* [TO DO]: Once you find the line that contains "(126.33 s to 127.33 s)" in the entries below, give it again along with every following line, unchanged, through the final one.

........

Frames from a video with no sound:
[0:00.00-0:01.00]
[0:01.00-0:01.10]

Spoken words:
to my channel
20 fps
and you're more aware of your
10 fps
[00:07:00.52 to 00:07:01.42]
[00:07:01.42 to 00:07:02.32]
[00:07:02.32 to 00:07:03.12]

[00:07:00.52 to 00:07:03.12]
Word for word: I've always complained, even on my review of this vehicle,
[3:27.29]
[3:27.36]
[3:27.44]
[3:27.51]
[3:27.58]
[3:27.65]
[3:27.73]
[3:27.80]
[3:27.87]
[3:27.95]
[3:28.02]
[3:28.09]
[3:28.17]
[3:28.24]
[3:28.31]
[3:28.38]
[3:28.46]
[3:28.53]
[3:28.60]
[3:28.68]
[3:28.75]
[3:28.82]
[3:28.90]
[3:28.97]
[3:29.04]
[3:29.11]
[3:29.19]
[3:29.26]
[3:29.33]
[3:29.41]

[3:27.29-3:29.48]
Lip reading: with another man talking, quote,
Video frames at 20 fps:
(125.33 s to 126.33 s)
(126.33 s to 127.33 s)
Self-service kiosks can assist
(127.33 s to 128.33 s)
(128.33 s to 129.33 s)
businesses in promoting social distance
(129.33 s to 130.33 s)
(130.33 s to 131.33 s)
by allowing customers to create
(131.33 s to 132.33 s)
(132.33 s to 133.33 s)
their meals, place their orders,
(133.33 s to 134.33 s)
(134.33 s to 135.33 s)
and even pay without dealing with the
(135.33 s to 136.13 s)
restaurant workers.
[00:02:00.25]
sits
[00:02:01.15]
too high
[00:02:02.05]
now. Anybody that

........

* [EXPECTED ANSWER]:
(126.33 s to 127.33 s)
Self-service kiosks can assist
(127.33 s to 128.33 s)
(128.33 s to 129.33 s)
businesses in promoting social distance
(129.33 s to 130.33 s)
(130.33 s to 131.33 s)
by allowing customers to create
(131.33 s to 132.33 s)
(132.33 s to 133.33 s)
their meals, place their orders,
(133.33 s to 134.33 s)
(134.33 s to 135.33 s)
and even pay without dealing with the
(135.33 s to 136.13 s)
restaurant workers.
[00:02:00.25]
sits
[00:02:01.15]
too high
[00:02:02.05]
now. Anybody that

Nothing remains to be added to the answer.